Records for the exercise ▸
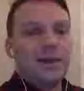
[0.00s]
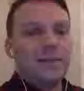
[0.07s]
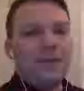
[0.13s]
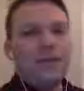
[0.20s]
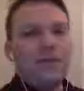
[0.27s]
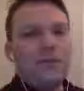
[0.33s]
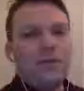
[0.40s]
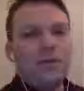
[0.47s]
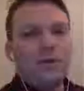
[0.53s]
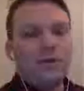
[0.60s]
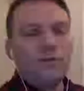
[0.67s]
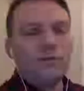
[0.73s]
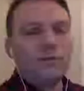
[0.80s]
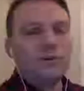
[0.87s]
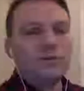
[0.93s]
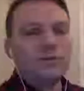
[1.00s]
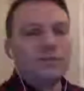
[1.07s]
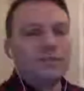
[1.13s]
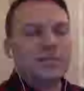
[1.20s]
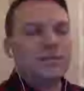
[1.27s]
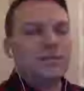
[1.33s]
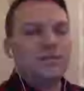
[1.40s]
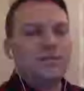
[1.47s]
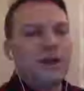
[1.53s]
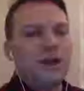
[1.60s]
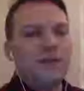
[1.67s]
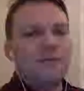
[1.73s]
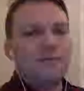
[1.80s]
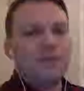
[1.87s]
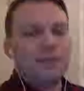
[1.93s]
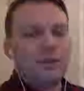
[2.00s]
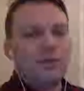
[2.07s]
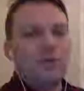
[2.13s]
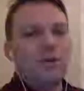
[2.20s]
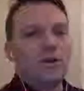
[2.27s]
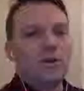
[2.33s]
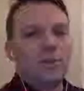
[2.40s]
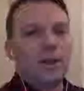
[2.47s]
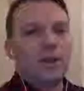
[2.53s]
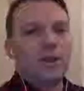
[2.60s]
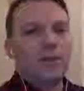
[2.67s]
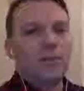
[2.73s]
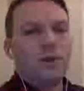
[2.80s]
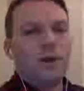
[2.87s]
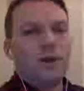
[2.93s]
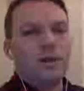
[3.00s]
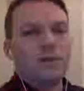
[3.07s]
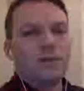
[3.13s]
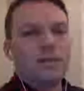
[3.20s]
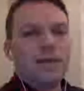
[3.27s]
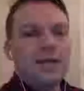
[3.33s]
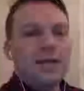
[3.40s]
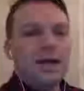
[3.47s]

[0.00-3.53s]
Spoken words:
Anyone over 65 can no longer buy your products.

Instructions to follow ▸
Without any of its images, the data above should be returned exactly.

Your response ▸
[0.00s]
[0.07s]
[0.13s]
[0.20s]
[0.27s]
[0.33s]
[0.40s]
[0.47s]
[0.53s]
[0.60s]
[0.67s]
[0.73s]
[0.80s]
[0.87s]
[0.93s]
[1.00s]
[1.07s]
[1.13s]
[1.20s]
[1.27s]
[1.33s]
[1.40s]
[1.47s]
[1.53s]
[1.60s]
[1.67s]
[1.73s]
[1.80s]
[1.87s]
[1.93s]
[2.00s]
[2.07s]
[2.13s]
[2.20s]
[2.27s]
[2.33s]
[2.40s]
[2.47s]
[2.53s]
[2.60s]
[2.67s]
[2.73s]
[2.80s]
[2.87s]
[2.93s]
[3.00s]
[3.07s]
[3.13s]
[3.20s]
[3.27s]
[3.33s]
[3.40s]
[3.47s]

[0.00-3.53s]
Spoken words:
Anyone over 65 can no longer buy your products.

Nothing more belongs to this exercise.